■ **Problem**
Set down all of the records below exactly, please, omitting the images.

■ **Records for the task**
=== Section Start ===

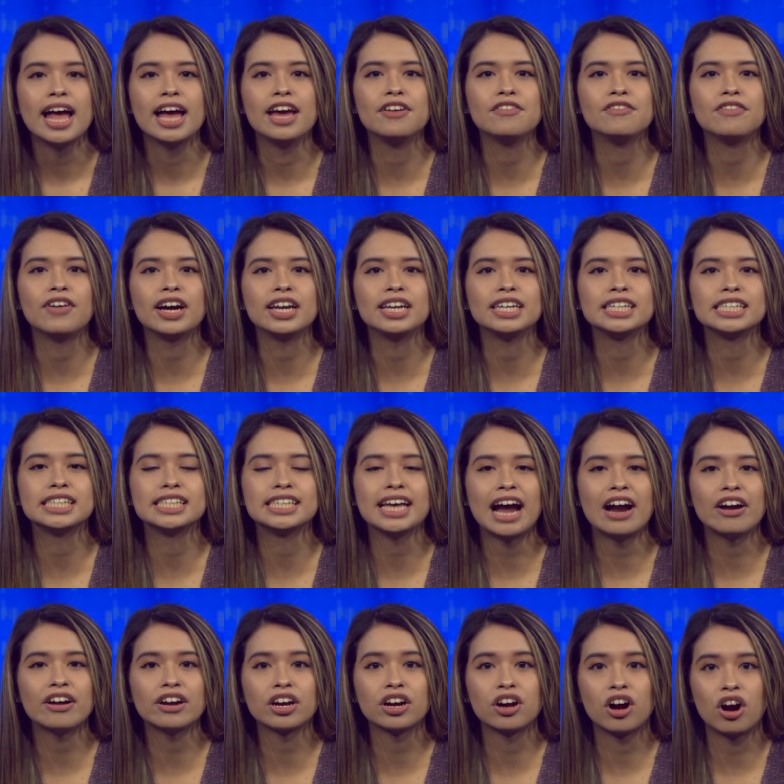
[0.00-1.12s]
invited
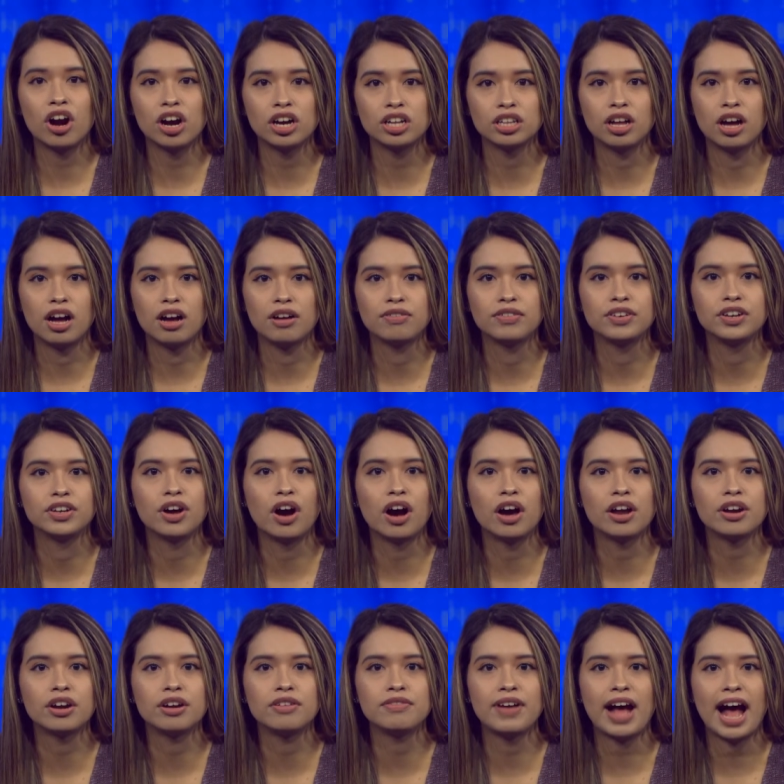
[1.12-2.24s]
Sarah Karloff,
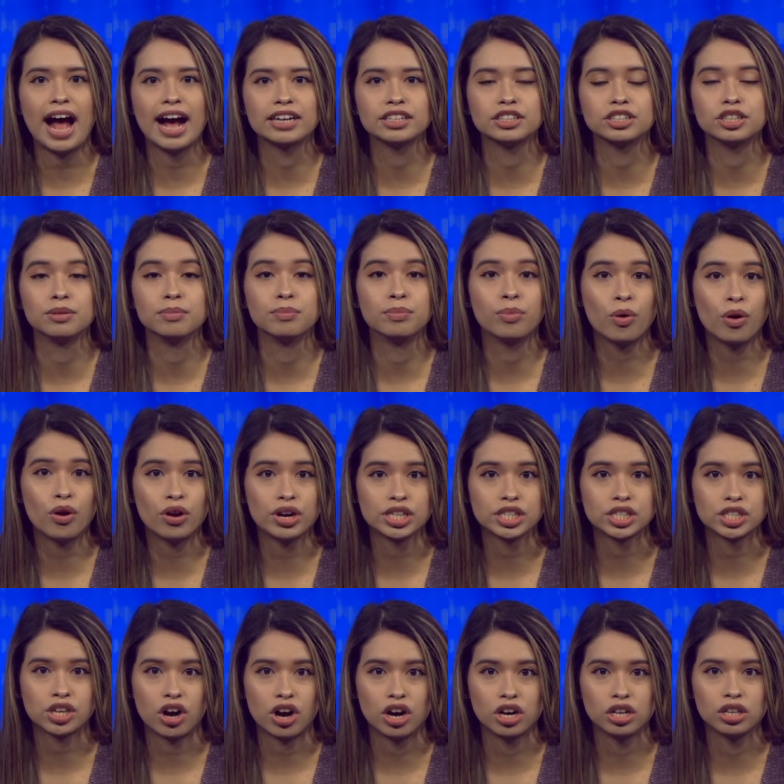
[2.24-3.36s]
daughter of actor
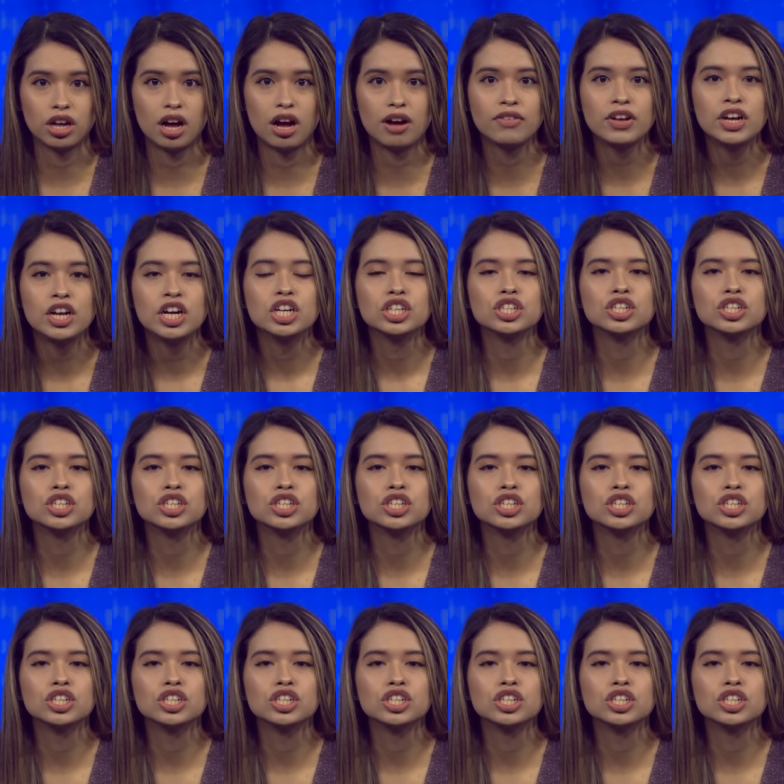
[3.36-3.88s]
Boris Karloff,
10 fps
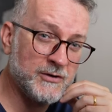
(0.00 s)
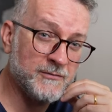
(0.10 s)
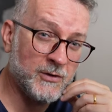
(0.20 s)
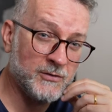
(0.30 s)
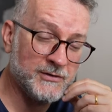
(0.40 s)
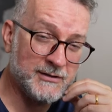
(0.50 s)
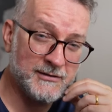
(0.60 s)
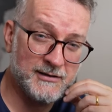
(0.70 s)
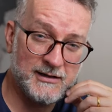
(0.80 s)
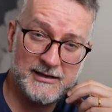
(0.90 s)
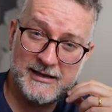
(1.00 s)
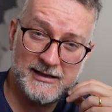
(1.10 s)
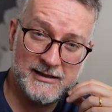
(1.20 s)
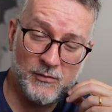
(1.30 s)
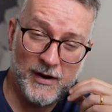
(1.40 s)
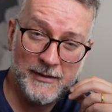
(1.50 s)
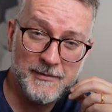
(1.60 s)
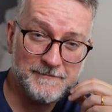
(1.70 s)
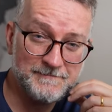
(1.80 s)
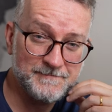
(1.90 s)
involved in the
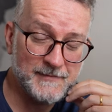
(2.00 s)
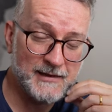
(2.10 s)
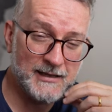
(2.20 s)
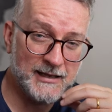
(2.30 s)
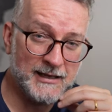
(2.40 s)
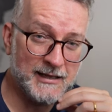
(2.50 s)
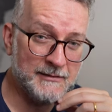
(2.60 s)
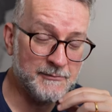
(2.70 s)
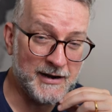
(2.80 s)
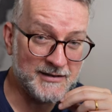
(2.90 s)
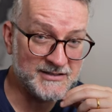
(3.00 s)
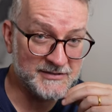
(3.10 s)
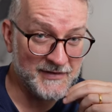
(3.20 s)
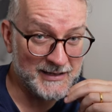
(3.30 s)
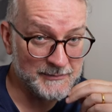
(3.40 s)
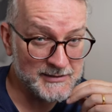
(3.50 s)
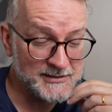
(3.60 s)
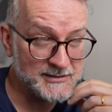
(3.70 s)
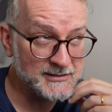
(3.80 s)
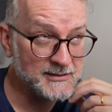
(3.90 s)
web, in browser
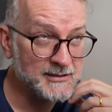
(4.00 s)
development.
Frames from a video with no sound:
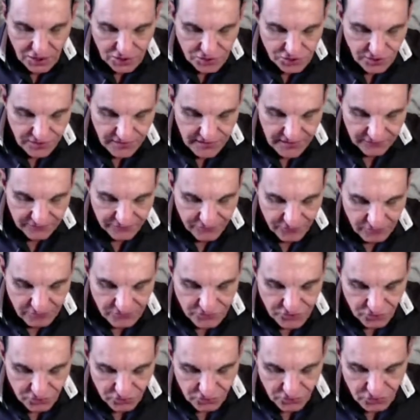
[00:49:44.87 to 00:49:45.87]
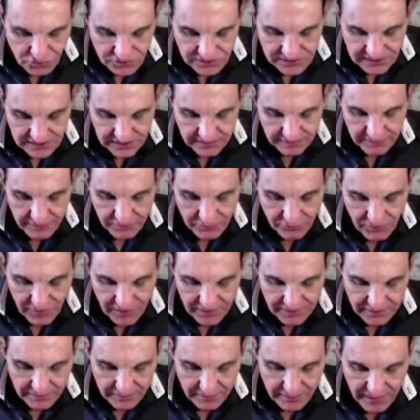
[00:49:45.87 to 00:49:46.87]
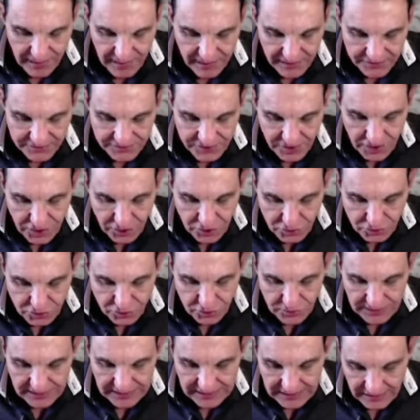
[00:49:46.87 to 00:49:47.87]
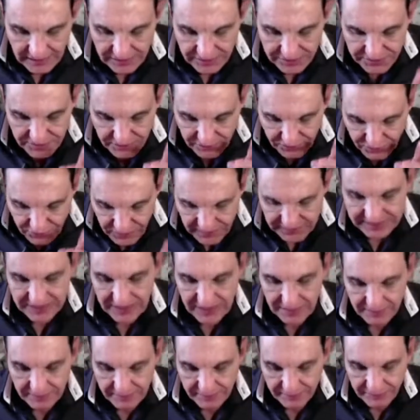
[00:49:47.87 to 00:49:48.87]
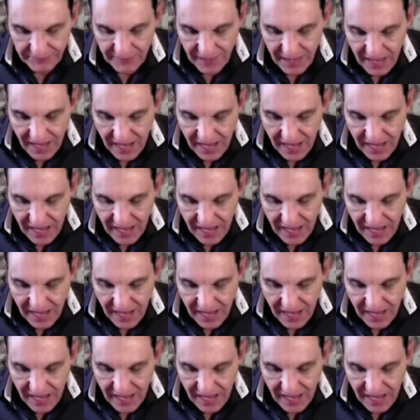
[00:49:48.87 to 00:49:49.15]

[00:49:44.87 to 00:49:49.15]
so that from Jerusalem and round about to Illyricum,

=== Section End ===

■ **Solution to this problem**
[0.00-1.12s]
invited
[1.12-2.24s]
Sarah Karloff,
[2.24-3.36s]
daughter of actor
[3.36-3.88s]
Boris Karloff,
10 fps
(0.00 s)
(0.10 s)
(0.20 s)
(0.30 s)
(0.40 s)
(0.50 s)
(0.60 s)
(0.70 s)
(0.80 s)
(0.90 s)
(1.00 s)
(1.10 s)
(1.20 s)
(1.30 s)
(1.40 s)
(1.50 s)
(1.60 s)
(1.70 s)
(1.80 s)
(1.90 s)
involved in the
(2.00 s)
(2.10 s)
(2.20 s)
(2.30 s)
(2.40 s)
(2.50 s)
(2.60 s)
(2.70 s)
(2.80 s)
(2.90 s)
(3.00 s)
(3.10 s)
(3.20 s)
(3.30 s)
(3.40 s)
(3.50 s)
(3.60 s)
(3.70 s)
(3.80 s)
(3.90 s)
web, in browser
(4.00 s)
development.
Frames from a video with no sound:
[00:49:44.87 to 00:49:45.87]
[00:49:45.87 to 00:49:46.87]
[00:49:46.87 to 00:49:47.87]
[00:49:47.87 to 00:49:48.87]
[00:49:48.87 to 00:49:49.15]

[00:49:44.87 to 00:49:49.15]
so that from Jerusalem and round about to Illyricum,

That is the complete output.